Stored entries

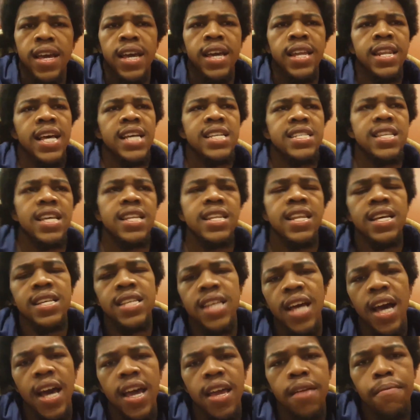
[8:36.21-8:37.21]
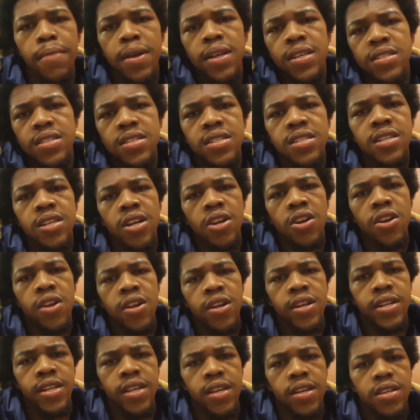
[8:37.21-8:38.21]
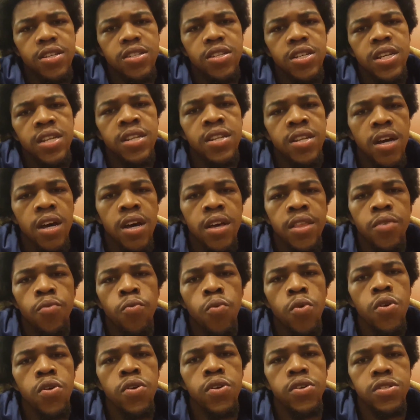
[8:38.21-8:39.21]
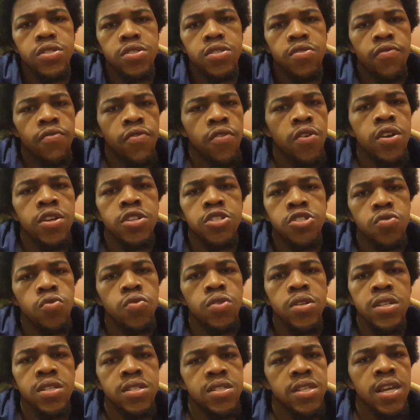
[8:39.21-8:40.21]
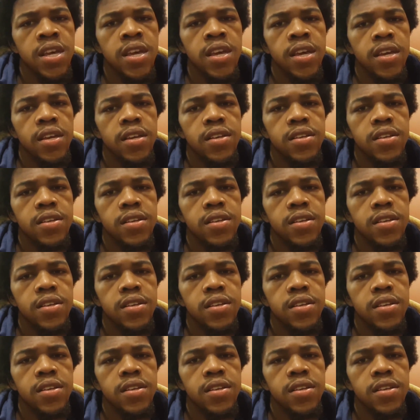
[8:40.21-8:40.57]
And that's how he basically carried it. In other words, very shortly said.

What you will do: Every line of the records above must reappear exactly, though the pictures must not.

Task response:
[8:36.21-8:37.21]
[8:37.21-8:38.21]
[8:38.21-8:39.21]
[8:39.21-8:40.21]
[8:40.21-8:40.57]
And that's how he basically carried it. In other words, very shortly said.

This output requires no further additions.